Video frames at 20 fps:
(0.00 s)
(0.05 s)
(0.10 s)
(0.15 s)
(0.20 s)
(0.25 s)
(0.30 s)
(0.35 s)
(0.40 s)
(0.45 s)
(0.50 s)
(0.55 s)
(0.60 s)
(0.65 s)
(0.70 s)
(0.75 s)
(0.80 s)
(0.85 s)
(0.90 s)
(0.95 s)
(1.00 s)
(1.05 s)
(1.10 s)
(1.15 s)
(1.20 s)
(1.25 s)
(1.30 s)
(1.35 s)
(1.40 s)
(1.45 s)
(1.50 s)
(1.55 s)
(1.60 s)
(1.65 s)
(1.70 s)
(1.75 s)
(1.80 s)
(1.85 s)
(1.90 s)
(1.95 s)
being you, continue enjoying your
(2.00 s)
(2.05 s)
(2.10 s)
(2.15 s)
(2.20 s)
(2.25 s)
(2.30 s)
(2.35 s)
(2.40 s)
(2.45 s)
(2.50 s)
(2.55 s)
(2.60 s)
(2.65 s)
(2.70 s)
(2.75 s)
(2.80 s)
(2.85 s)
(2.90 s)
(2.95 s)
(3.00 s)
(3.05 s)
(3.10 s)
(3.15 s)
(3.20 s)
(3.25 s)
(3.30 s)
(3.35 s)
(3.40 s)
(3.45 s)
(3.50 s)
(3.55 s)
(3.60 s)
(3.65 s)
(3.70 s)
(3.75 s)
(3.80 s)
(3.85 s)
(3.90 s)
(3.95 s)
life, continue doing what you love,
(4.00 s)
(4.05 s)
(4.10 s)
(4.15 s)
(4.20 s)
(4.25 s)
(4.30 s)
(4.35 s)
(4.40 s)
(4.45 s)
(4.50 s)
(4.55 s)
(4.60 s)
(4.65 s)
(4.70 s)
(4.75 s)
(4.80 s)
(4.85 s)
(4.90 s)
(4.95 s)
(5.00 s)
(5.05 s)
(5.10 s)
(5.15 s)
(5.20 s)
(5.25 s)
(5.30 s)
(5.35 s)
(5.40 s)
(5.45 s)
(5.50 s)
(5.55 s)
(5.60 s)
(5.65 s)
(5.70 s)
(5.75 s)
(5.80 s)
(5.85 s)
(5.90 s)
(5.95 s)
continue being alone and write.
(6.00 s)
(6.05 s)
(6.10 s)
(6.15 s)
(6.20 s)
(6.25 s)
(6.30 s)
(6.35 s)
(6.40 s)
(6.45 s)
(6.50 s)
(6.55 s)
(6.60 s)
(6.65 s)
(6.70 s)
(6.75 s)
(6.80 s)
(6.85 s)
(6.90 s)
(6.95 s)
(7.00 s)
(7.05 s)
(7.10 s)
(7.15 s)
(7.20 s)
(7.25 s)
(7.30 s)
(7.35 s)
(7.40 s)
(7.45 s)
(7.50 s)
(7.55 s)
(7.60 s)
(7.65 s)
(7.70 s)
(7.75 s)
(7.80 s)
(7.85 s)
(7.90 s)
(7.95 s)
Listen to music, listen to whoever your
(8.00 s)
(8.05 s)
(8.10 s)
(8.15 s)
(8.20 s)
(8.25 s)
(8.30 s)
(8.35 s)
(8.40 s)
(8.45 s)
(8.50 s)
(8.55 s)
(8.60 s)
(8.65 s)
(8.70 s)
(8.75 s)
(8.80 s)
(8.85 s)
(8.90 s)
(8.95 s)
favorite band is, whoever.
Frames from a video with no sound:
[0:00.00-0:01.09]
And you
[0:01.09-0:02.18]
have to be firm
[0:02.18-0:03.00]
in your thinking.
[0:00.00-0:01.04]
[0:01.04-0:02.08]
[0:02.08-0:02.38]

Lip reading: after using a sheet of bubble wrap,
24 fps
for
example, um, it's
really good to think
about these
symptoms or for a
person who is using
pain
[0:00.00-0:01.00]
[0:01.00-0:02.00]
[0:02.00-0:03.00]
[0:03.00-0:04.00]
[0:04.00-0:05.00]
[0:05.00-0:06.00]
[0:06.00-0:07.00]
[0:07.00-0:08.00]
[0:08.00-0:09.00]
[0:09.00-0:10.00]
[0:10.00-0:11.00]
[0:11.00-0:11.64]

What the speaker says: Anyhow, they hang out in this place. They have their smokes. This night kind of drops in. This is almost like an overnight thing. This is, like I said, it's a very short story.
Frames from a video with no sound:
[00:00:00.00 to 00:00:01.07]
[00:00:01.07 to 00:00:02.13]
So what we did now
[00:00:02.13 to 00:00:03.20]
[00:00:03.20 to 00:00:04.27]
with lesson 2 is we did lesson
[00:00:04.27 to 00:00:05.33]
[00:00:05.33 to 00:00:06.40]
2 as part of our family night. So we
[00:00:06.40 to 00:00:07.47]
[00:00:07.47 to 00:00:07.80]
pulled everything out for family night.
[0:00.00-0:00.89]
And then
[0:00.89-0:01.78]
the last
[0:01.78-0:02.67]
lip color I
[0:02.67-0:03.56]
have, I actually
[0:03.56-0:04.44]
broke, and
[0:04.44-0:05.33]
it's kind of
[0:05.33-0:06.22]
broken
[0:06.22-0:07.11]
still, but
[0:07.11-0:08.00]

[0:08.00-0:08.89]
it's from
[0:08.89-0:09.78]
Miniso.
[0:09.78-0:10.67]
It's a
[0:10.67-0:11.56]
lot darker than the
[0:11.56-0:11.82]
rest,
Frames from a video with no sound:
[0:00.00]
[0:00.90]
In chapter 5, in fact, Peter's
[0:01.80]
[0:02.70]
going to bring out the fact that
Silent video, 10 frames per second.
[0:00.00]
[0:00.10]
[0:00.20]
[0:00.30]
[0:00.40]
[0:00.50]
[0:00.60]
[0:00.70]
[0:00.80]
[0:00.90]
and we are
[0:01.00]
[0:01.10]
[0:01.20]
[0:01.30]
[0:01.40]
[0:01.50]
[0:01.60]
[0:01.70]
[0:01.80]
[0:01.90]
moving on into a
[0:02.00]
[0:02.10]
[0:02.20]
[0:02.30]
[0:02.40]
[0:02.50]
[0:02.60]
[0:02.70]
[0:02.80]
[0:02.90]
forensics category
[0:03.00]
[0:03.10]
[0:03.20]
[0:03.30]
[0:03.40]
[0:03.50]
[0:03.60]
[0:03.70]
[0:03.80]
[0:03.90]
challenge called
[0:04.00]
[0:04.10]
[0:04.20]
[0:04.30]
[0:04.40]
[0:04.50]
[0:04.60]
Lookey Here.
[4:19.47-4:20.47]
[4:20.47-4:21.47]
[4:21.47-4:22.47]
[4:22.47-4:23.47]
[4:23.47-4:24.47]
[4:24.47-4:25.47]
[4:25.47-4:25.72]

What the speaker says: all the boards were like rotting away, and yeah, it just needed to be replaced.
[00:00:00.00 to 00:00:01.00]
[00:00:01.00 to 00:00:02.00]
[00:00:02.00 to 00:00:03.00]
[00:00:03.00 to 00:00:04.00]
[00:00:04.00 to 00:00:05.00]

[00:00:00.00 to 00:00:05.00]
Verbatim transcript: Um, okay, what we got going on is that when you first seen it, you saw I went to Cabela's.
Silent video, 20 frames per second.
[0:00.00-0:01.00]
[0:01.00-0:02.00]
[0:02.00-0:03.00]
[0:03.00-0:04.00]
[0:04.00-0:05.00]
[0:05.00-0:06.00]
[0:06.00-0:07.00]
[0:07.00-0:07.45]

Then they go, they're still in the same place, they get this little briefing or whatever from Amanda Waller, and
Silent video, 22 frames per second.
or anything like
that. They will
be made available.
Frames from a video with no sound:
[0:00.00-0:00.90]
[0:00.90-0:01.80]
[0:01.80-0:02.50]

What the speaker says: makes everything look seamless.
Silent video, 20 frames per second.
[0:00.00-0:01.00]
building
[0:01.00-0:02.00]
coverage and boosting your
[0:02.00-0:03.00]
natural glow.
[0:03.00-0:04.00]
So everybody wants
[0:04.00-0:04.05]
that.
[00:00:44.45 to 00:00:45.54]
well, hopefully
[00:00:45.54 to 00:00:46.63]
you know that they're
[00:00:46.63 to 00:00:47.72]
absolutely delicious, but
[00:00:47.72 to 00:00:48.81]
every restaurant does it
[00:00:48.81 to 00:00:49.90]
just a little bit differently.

:::::

• **Directions**:
Go through the data and show each line that holds "speaker".

• **The completed task**:
What the speaker says: Anyhow, they hang out in this place. They have their smokes. This night kind of drops in. This is almost like an overnight thing. This is, like I said, it's a very short story.
What the speaker says: all the boards were like rotting away, and yeah, it just needed to be replaced.
What the speaker says: makes everything look seamless.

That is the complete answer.